Various festivals are held in connection with religious holidays and in honor of saints:

- 11 January – Thanksgiving celebration to the Holy Patroness for protecting the population during the 1693 earthquake.
- Good Friday – Procession of the 18th-century simulacrum of the Dead Christ and of the Our Lady of Sorrows from the Church of Santa Lucia (even years) or from the Church of Saint James the Apostle (odd years) to the Church of Saints Helena and Constantine. The five city Archconfraternities take part: Suffragio, Santissimo Sacramento al turno, Santa Barbara, Immacolata, and Santissimo Sacramento in Santa Lucia. Tradition includes the firing of a cannon shot every hour from dawn until the end of the Dead Christ's procession.
- 15 August – Summer feast in honor of the Madonna della Catena, Patroness of the city. The simulacrum of the Madonna, adorned with numerous gold ornaments donated over the years in gratitude for blessings received, is carried in procession through the streets on a fercolo by the faithful. Key moments include the arrival of pilgrims from various towns of the Etna region (notably Misterbianco and Acitrezza) throughout the night of 14–15 August; in the morning, the moving unveiling of the miraculous simulacrum of the Holy Patroness amid tears and acclamations; the traditional and striking "Trasuta o chianu" (run into the square) of the fercolo; and a colorful fireworks display that concludes the day. Strong devotion and faith are interwoven with Sicilian folklore.
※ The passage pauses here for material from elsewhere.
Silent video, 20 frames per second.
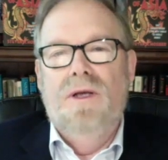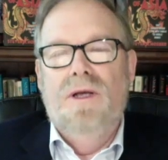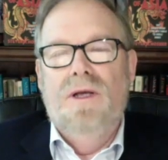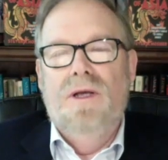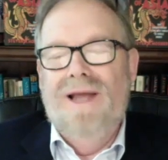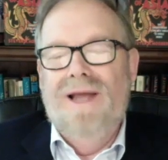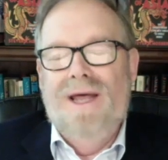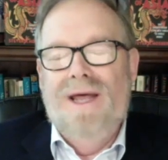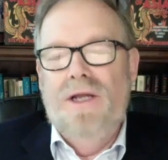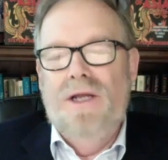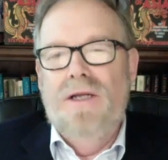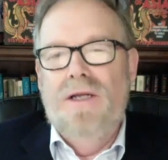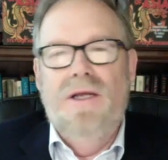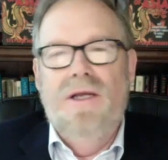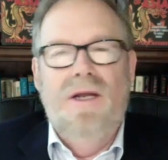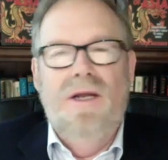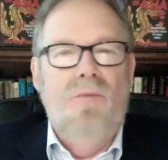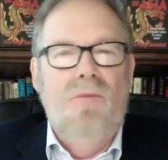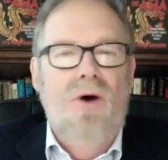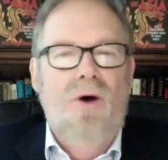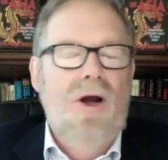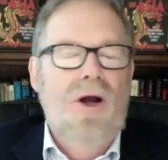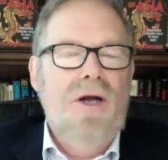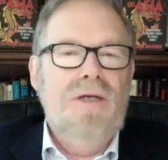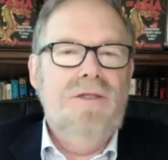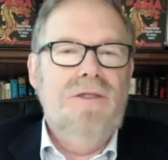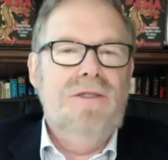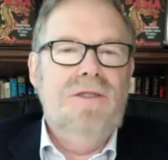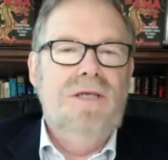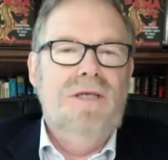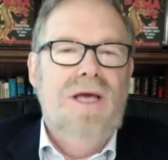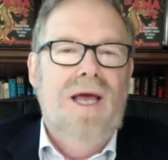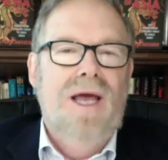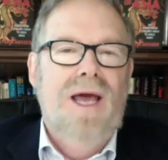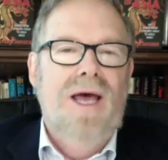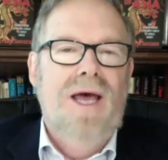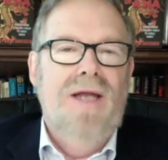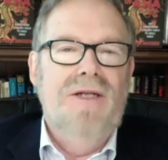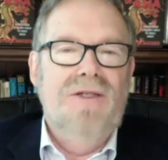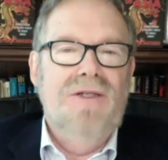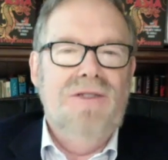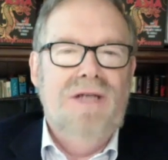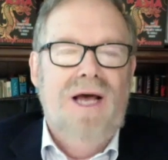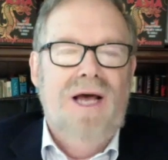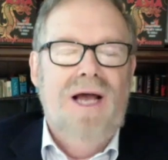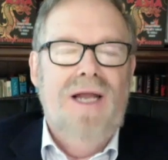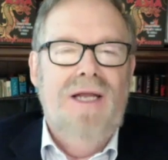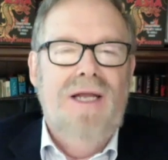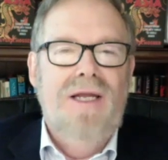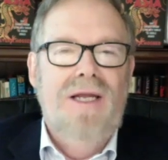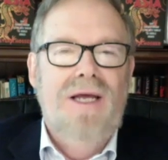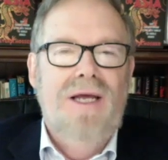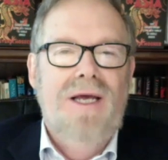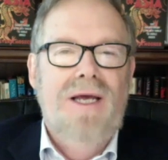Lenin and Marx and Stalin.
- 13 December – Solemn celebrations in honor of Saint Lucy, including a procession of the simulacrum through the Santa Lucia district and the city of Aci Catena. Recognized in both eastern and western Sicily, attendees also come from Calabria, Apulia, and Campania, drawn by both the solemnity of the liturgical services and the folkloric aspects of the external festivities, especially the moment the statue leaves the church and the fireworks show, with the traditional launch of 'nzareddi (streamers). Noteworthy is the aesthetic and artistic beauty of the wooden simulacrum of the Saint.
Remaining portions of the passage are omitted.